Let's first look at the first case, where the current node doesn't have an operation. In that case, we simply set the current node's operation to the character value we are processing.

Next, we create a node, with the current char as the operation value. We then have a few more distinct cases.

Because we need to adhere to the basic rules of arithmetic, * and / take priority over + and -. In terms of constructing our tree, that means that the new node will be a child of our current node and that the node at the right of our current node needs to become the new node's left child.

Another particular case is when we have successive * and / operations. If the current node we are processing is the root, we can make the new node the root, as the order of those operations doesn't matter.

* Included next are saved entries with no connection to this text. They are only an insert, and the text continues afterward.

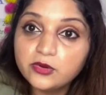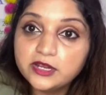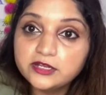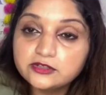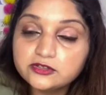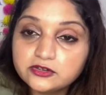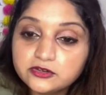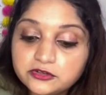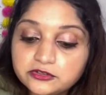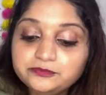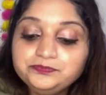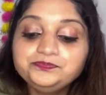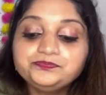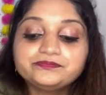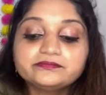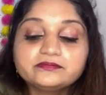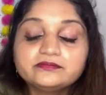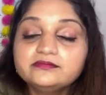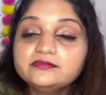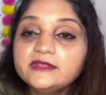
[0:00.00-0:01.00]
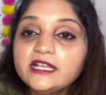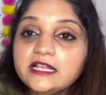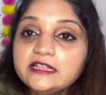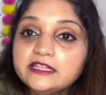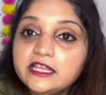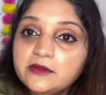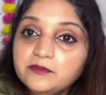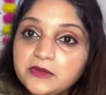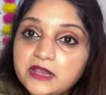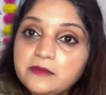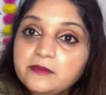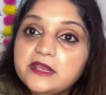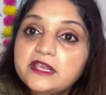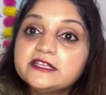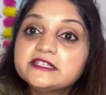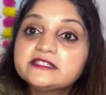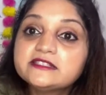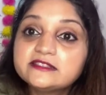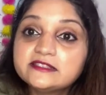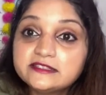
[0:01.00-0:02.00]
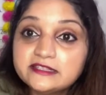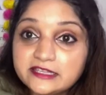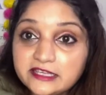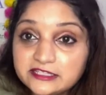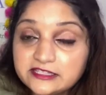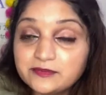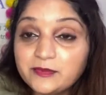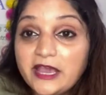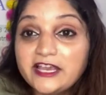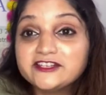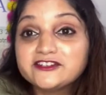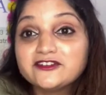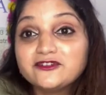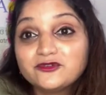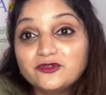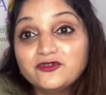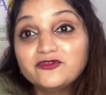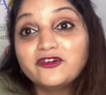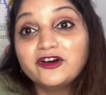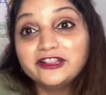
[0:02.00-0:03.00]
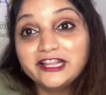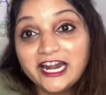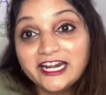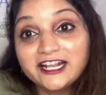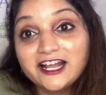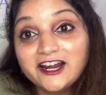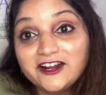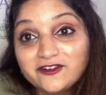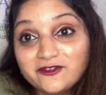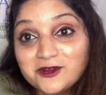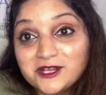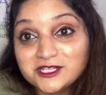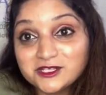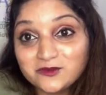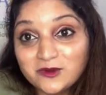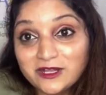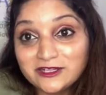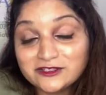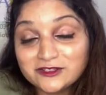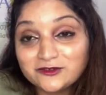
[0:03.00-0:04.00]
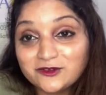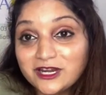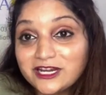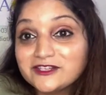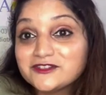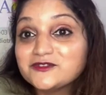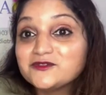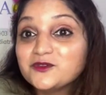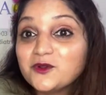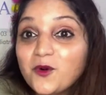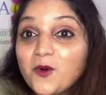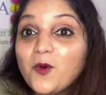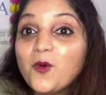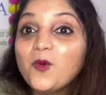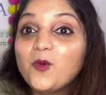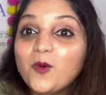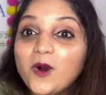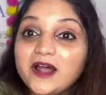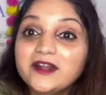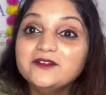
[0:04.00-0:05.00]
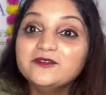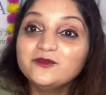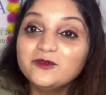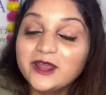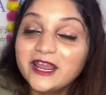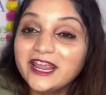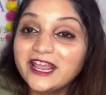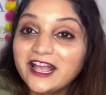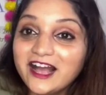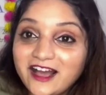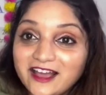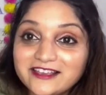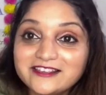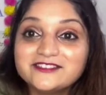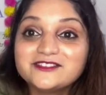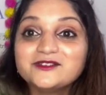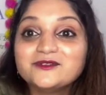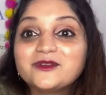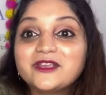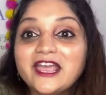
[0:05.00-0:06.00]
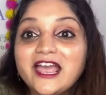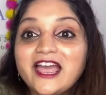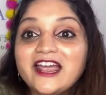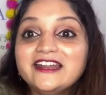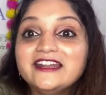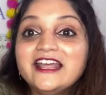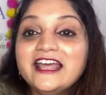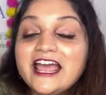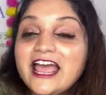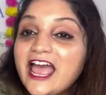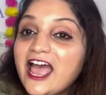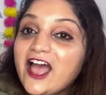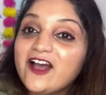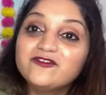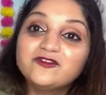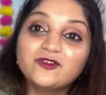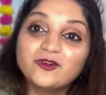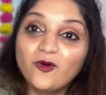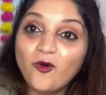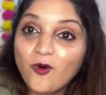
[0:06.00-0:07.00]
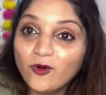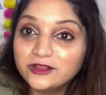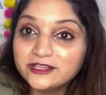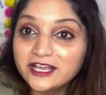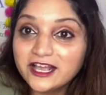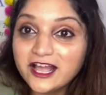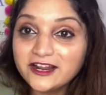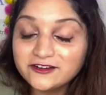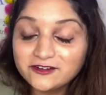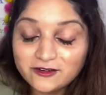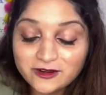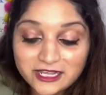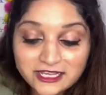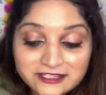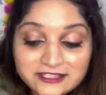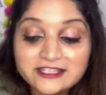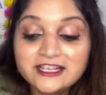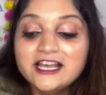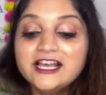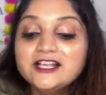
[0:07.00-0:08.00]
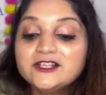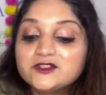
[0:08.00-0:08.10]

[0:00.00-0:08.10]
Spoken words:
you're going to, there may be a special rule for that country as well. So there is no one way, guys, you can have for all the countries.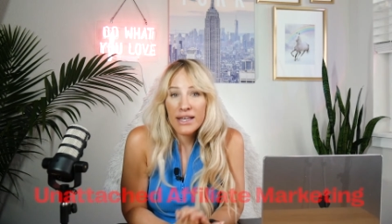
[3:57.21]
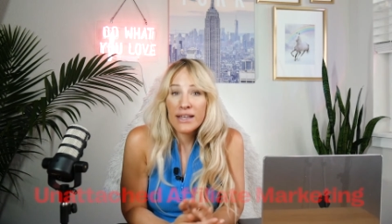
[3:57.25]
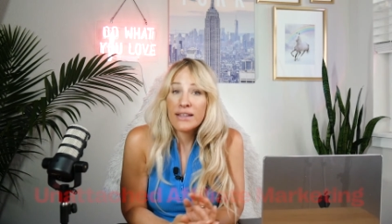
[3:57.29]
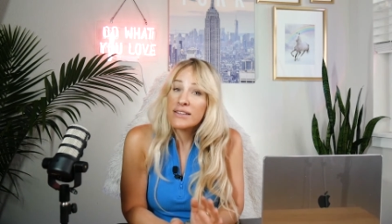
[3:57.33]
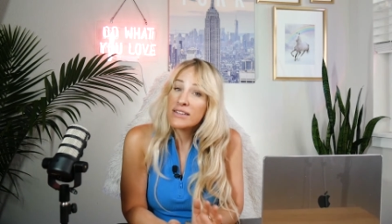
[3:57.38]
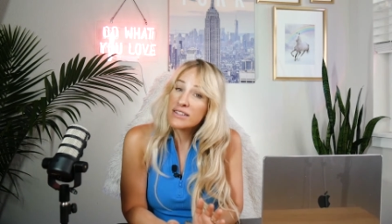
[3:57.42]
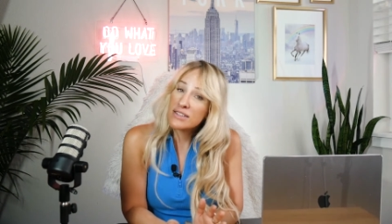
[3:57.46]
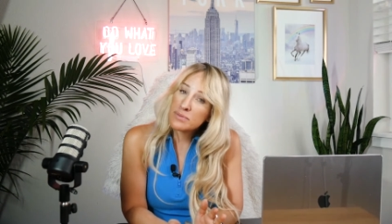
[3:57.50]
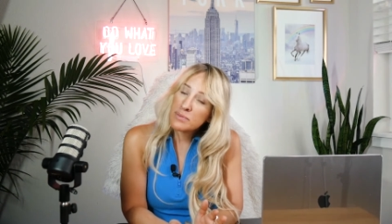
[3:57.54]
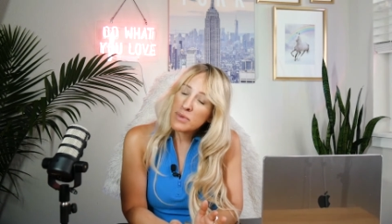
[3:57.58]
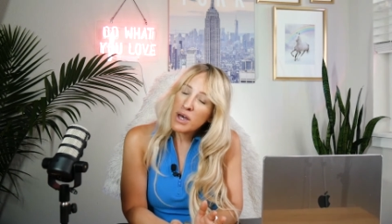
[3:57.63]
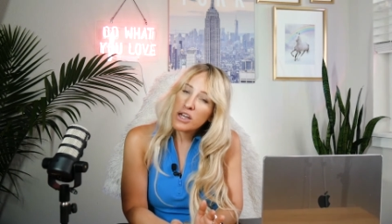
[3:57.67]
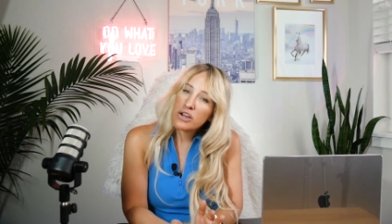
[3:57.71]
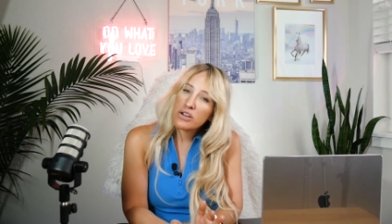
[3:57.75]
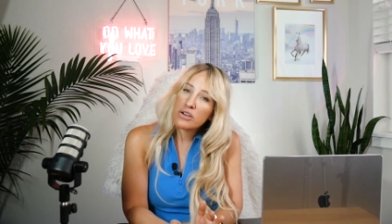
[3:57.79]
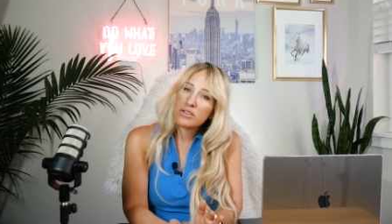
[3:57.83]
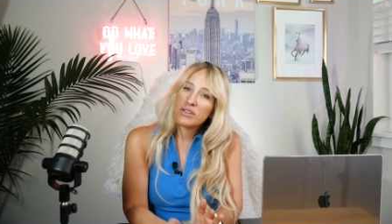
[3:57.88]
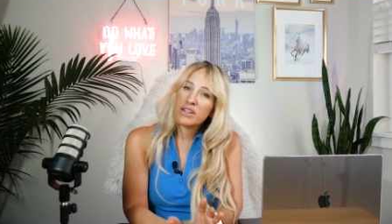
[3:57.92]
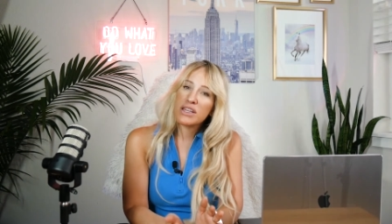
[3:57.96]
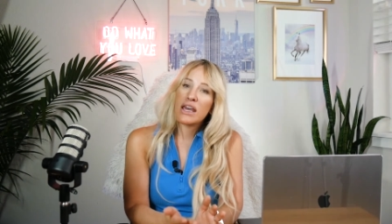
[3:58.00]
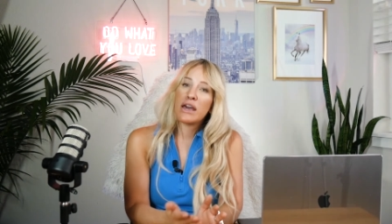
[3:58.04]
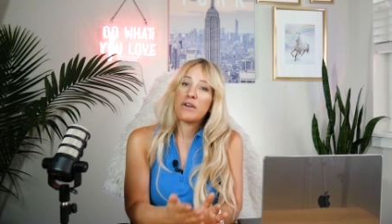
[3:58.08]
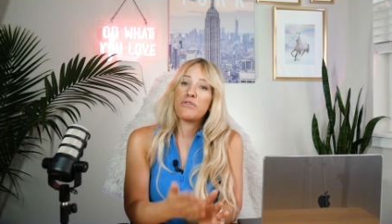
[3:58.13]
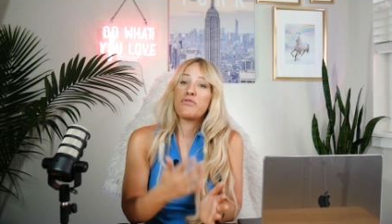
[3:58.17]
In this model,
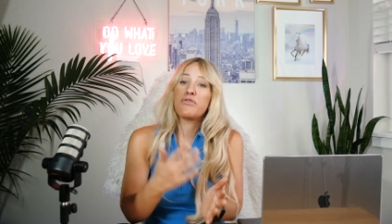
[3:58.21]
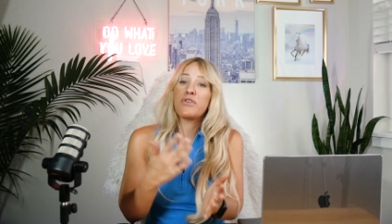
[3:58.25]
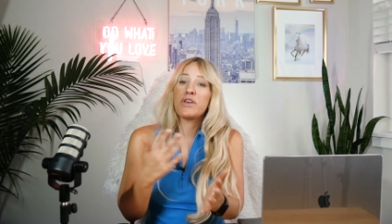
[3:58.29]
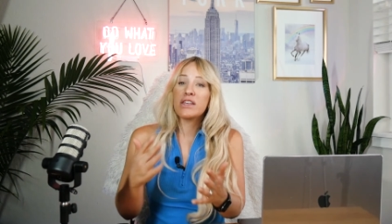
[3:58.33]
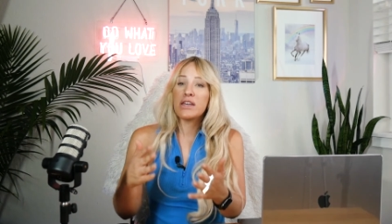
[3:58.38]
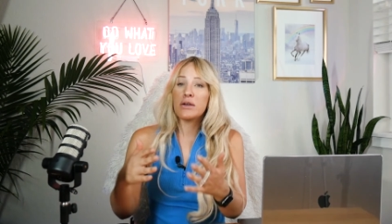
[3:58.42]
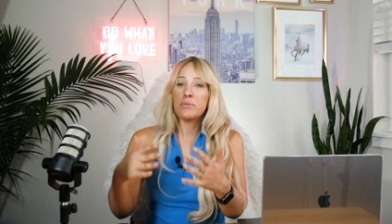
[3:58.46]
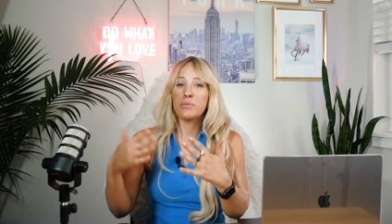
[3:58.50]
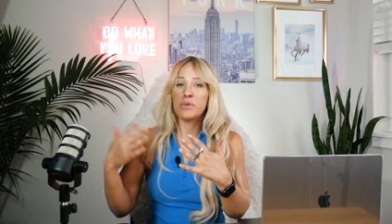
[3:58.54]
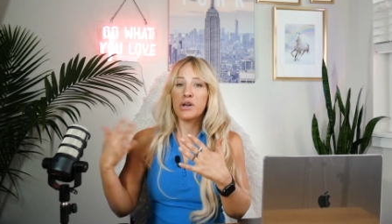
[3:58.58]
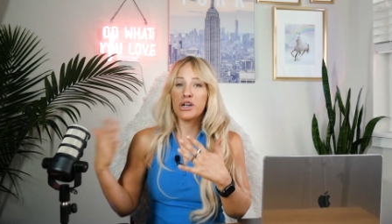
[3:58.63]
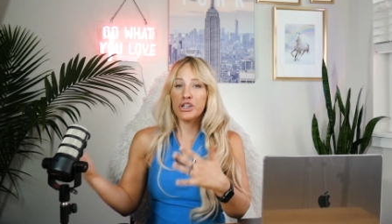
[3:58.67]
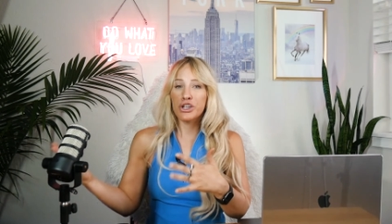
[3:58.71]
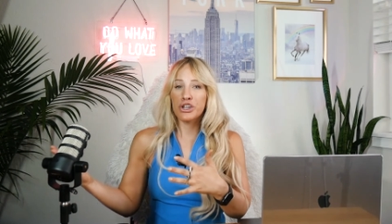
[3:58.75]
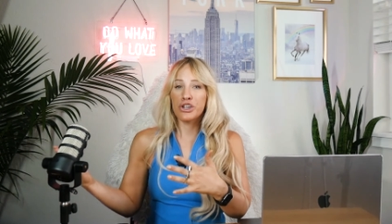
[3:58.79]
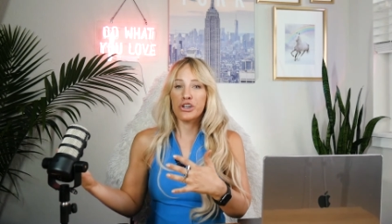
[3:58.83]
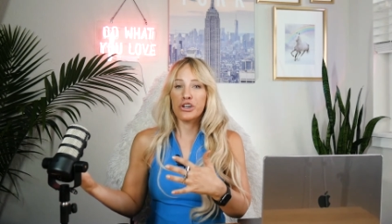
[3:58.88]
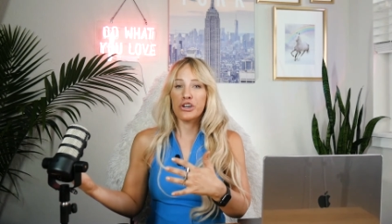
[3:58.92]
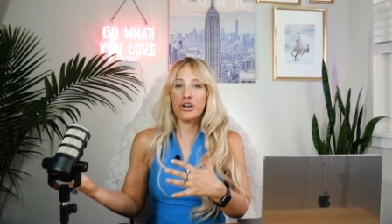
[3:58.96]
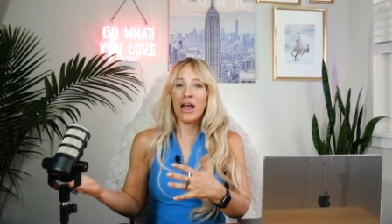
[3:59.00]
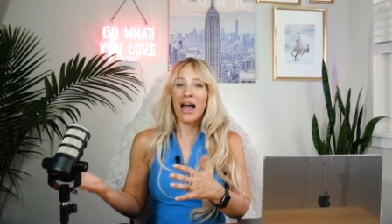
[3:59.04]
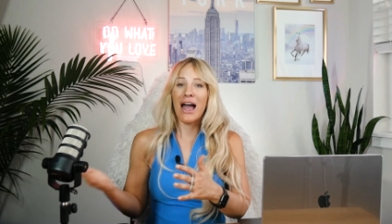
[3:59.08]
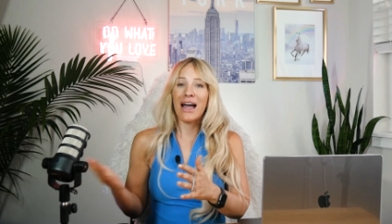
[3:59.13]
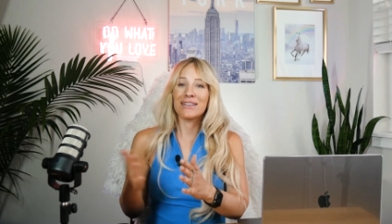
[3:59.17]
the affiliate
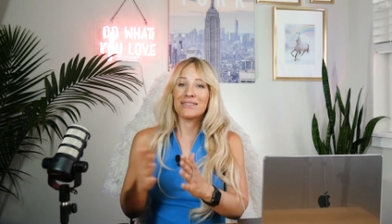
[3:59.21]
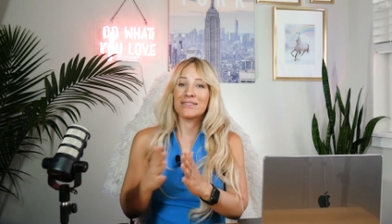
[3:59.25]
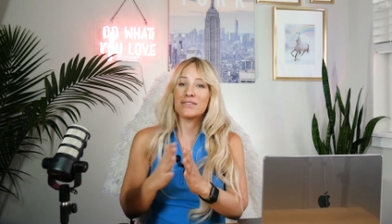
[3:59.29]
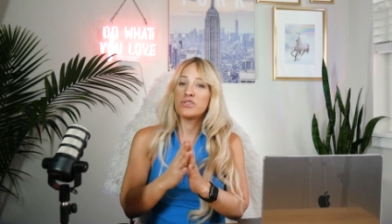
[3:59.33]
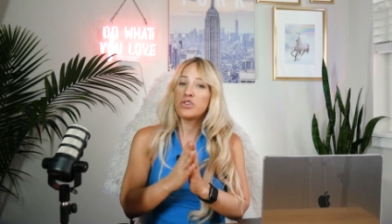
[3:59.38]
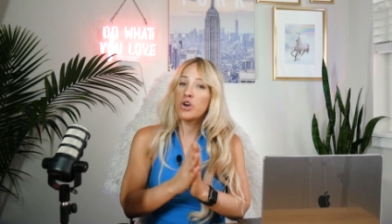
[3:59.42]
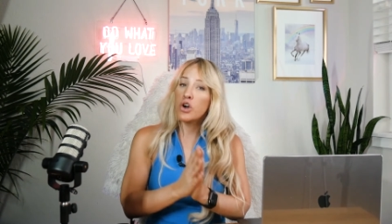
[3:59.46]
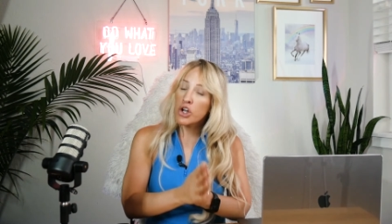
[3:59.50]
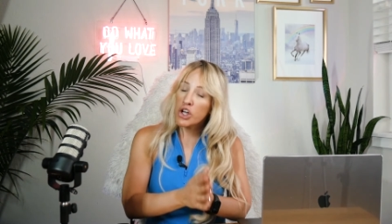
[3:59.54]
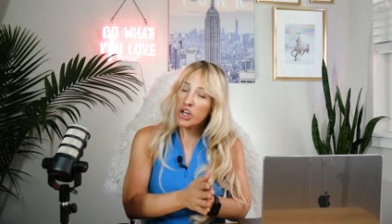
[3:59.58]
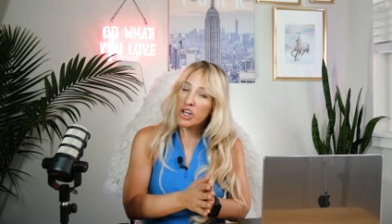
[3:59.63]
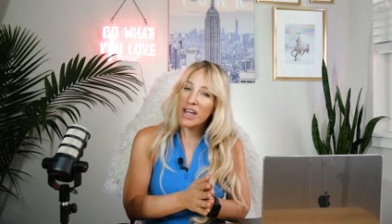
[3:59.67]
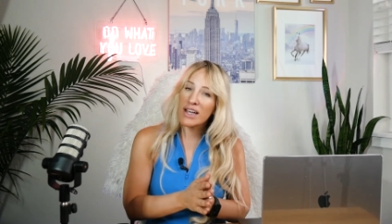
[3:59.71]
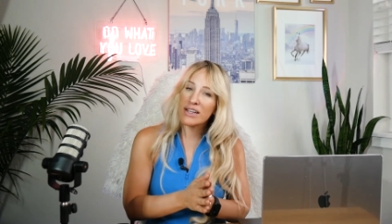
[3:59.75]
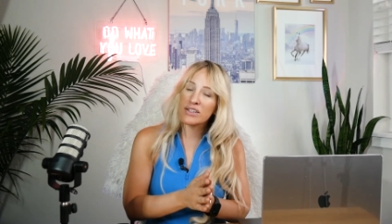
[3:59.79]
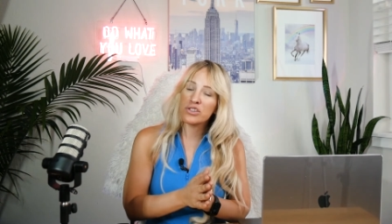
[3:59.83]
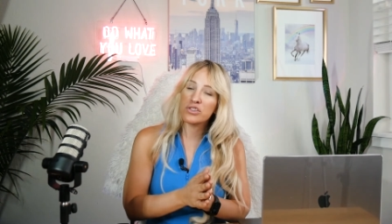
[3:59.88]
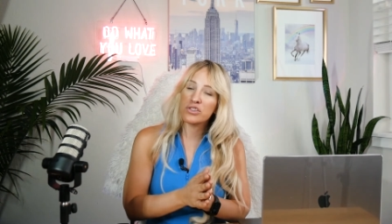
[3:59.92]
marketer has no connection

If the current node is not the root, we need to locally do the same operation, hence the need to keep track of parent nodes as well!

To finish the construction of the tree, we need to deal with the case where we have successive + and - operations. This case is similar to the previous when it happens at the root, but because of the rules of arithmetic, here we always update the root node, as the current node will always be at the root.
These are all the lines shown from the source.